===== Task data

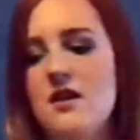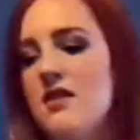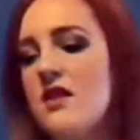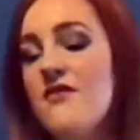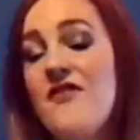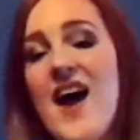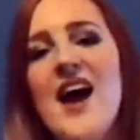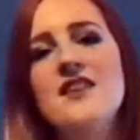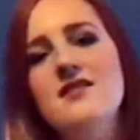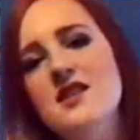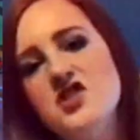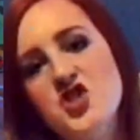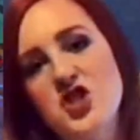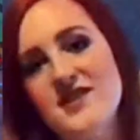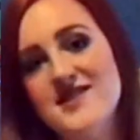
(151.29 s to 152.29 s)
The fact
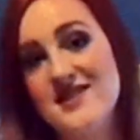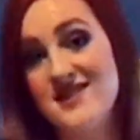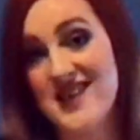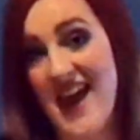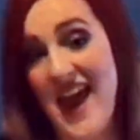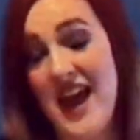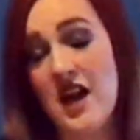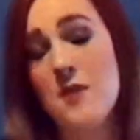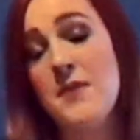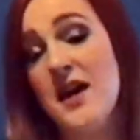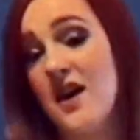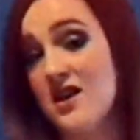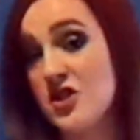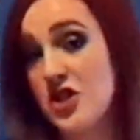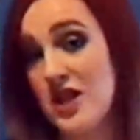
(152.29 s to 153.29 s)
that she's a tank,
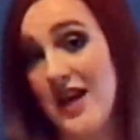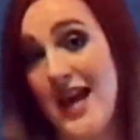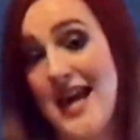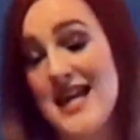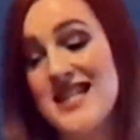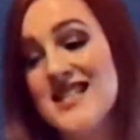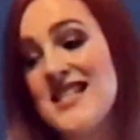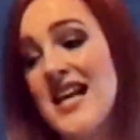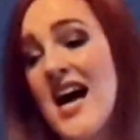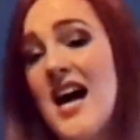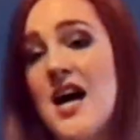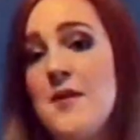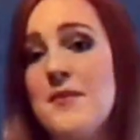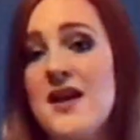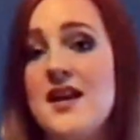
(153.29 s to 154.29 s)
because she is,
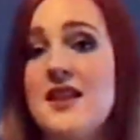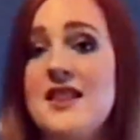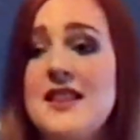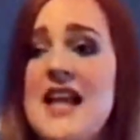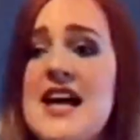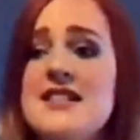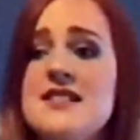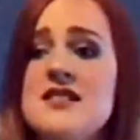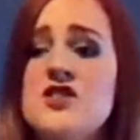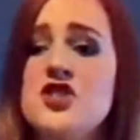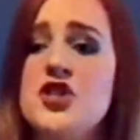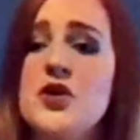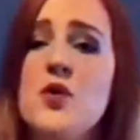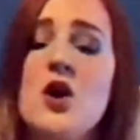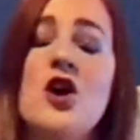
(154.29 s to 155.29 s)

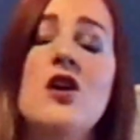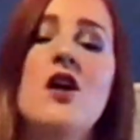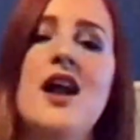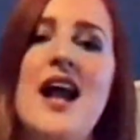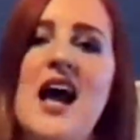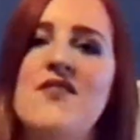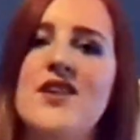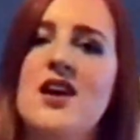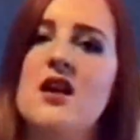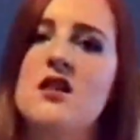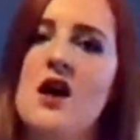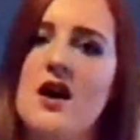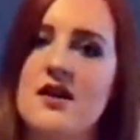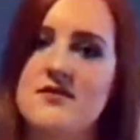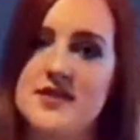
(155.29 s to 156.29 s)
lends to her not having a
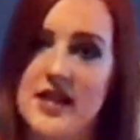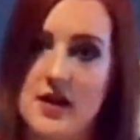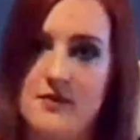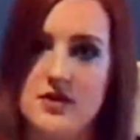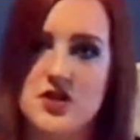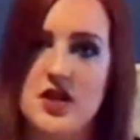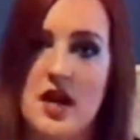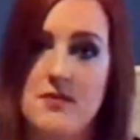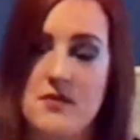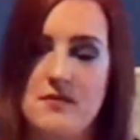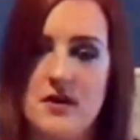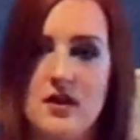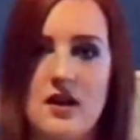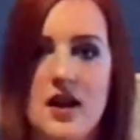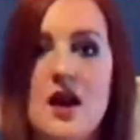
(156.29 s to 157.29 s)
lot of damage
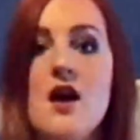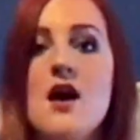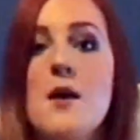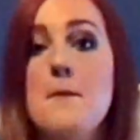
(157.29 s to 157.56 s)
capability.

==========

Work to complete>
The pictures alone are to be left out when the data above is copied; all else must match exactly.

Written solution>
(151.29 s to 152.29 s)
The fact
(152.29 s to 153.29 s)
that she's a tank,
(153.29 s to 154.29 s)
because she is,
(154.29 s to 155.29 s)

(155.29 s to 156.29 s)
lends to her not having a
(156.29 s to 157.29 s)
lot of damage
(157.29 s to 157.56 s)
capability.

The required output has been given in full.